— Try it —
All that is wanted is the exact text of the lines below from the one with "[4:30.40-4:31.30]" through the one with "[4:53.80-4:54.00]", inclusive, minus any pictures.

(Records from a data source)
+ + + + + + +
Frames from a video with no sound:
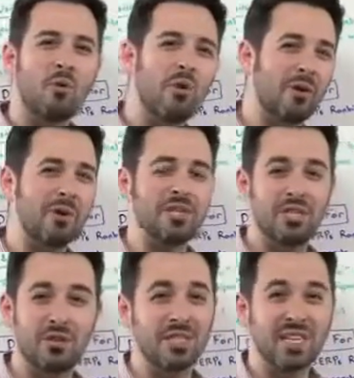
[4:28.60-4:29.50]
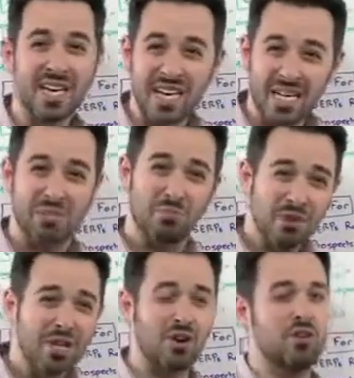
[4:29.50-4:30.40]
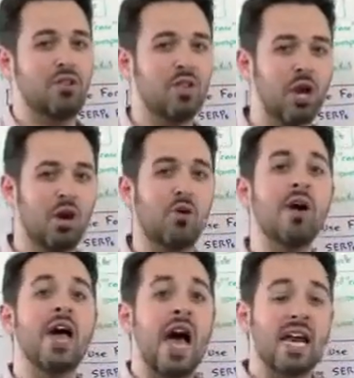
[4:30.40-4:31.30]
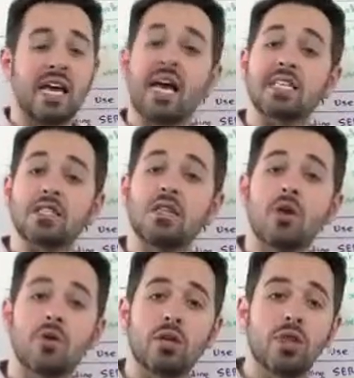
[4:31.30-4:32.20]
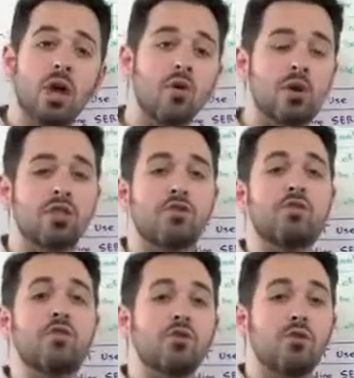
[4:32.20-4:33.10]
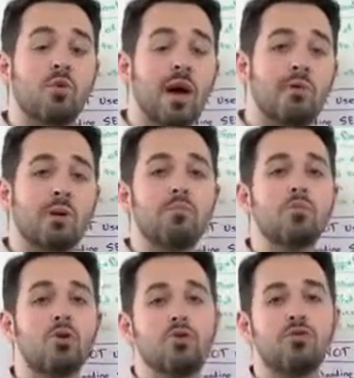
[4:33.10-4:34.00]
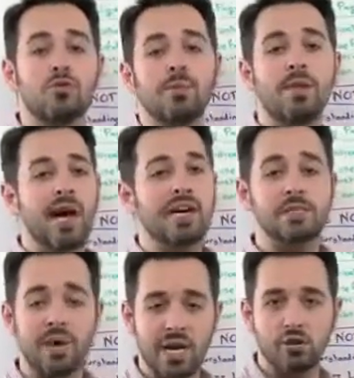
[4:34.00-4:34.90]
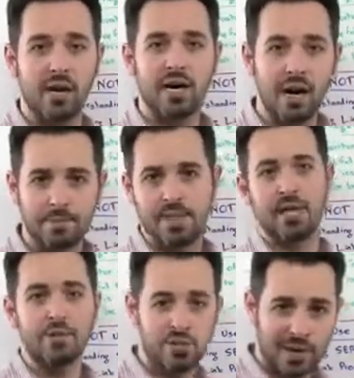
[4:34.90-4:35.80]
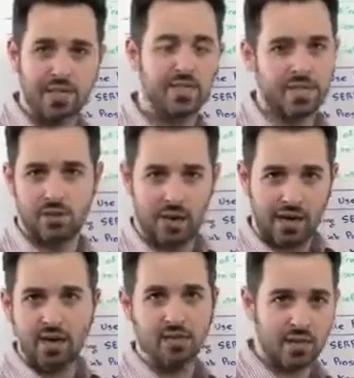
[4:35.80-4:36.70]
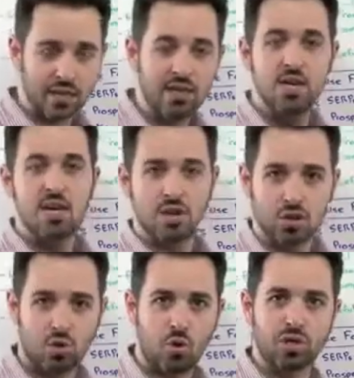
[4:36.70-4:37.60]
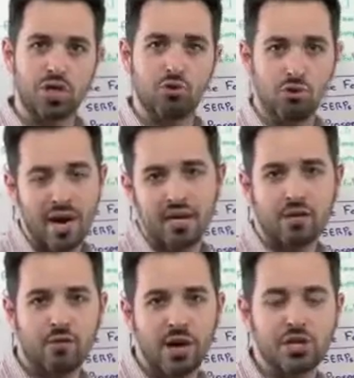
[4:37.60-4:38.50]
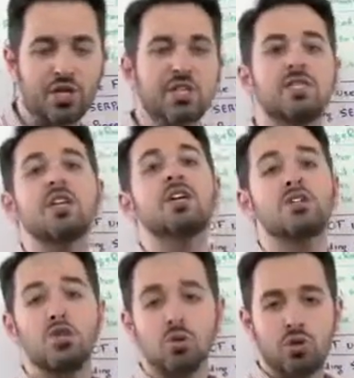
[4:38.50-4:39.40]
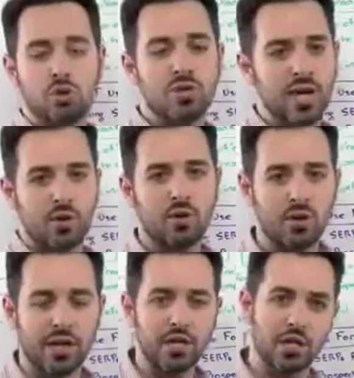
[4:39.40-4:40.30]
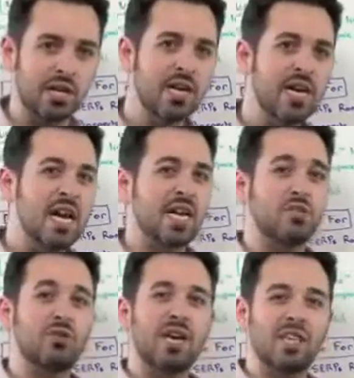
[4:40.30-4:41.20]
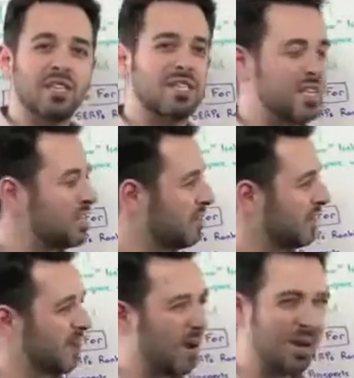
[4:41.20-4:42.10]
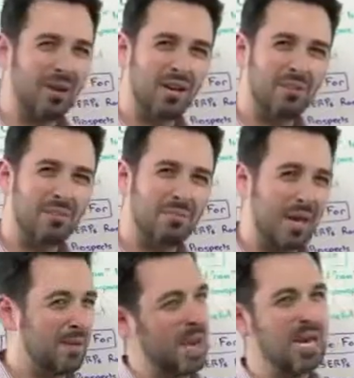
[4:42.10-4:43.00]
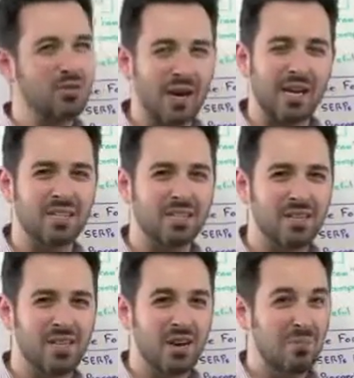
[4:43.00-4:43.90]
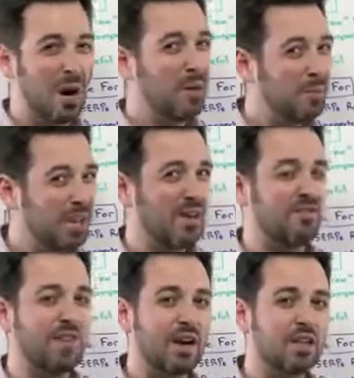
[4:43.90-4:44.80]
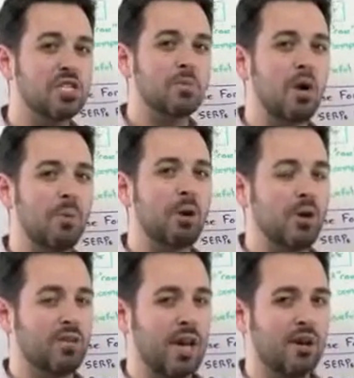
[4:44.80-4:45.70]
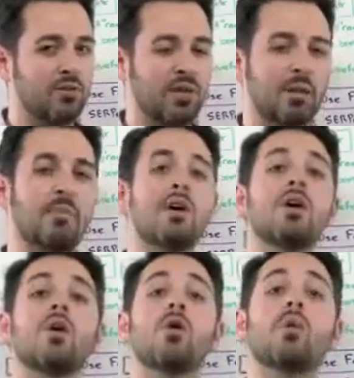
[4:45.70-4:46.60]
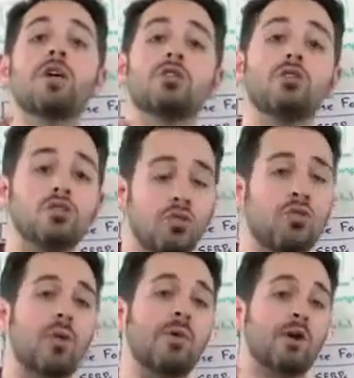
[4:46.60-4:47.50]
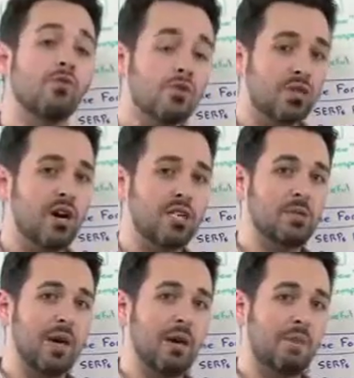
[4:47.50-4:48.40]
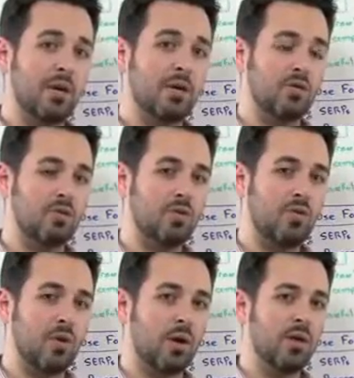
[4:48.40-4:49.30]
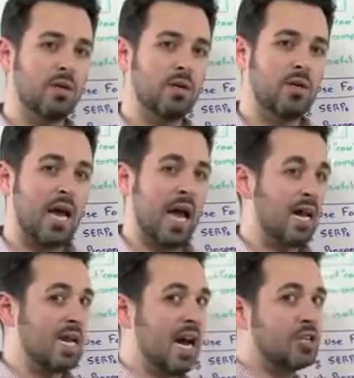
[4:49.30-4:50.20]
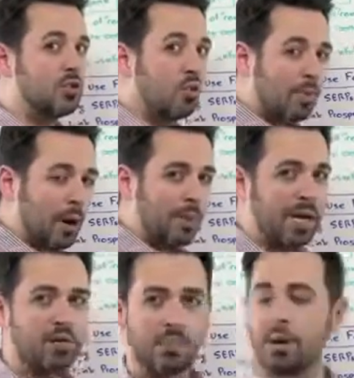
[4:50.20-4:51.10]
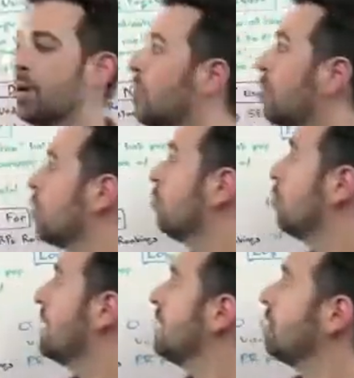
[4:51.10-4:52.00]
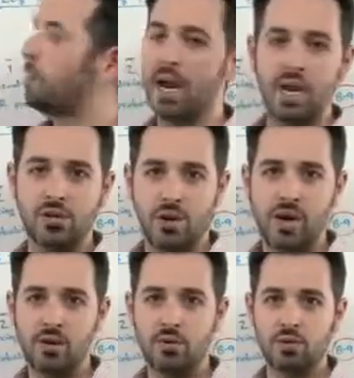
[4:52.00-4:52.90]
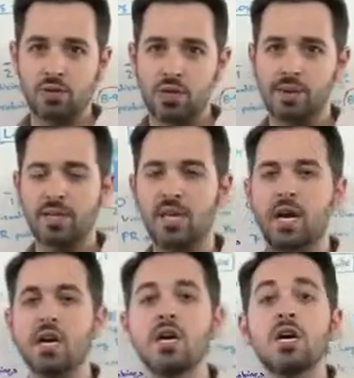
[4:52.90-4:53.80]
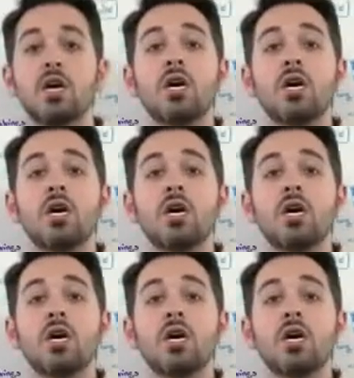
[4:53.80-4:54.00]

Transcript: 0.12. It's pretty darn low, and it gets lower and lower the further away we move from the last PageRank update, which makes sense, right? As the scores degrade in freshness, so too does that correlation. And so you get this sense of like, wow, yeah, PageRank is probably a very small part of the algorithm. What it's useful for, and what Google talks about it being used for, and not toolbar PageRank, but real PageRank, which we'll talk about in a sec,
+ + + + + + +
— Answer space —
[4:30.40-4:31.30]
[4:31.30-4:32.20]
[4:32.20-4:33.10]
[4:33.10-4:34.00]
[4:34.00-4:34.90]
[4:34.90-4:35.80]
[4:35.80-4:36.70]
[4:36.70-4:37.60]
[4:37.60-4:38.50]
[4:38.50-4:39.40]
[4:39.40-4:40.30]
[4:40.30-4:41.20]
[4:41.20-4:42.10]
[4:42.10-4:43.00]
[4:43.00-4:43.90]
[4:43.90-4:44.80]
[4:44.80-4:45.70]
[4:45.70-4:46.60]
[4:46.60-4:47.50]
[4:47.50-4:48.40]
[4:48.40-4:49.30]
[4:49.30-4:50.20]
[4:50.20-4:51.10]
[4:51.10-4:52.00]
[4:52.00-4:52.90]
[4:52.90-4:53.80]
[4:53.80-4:54.00]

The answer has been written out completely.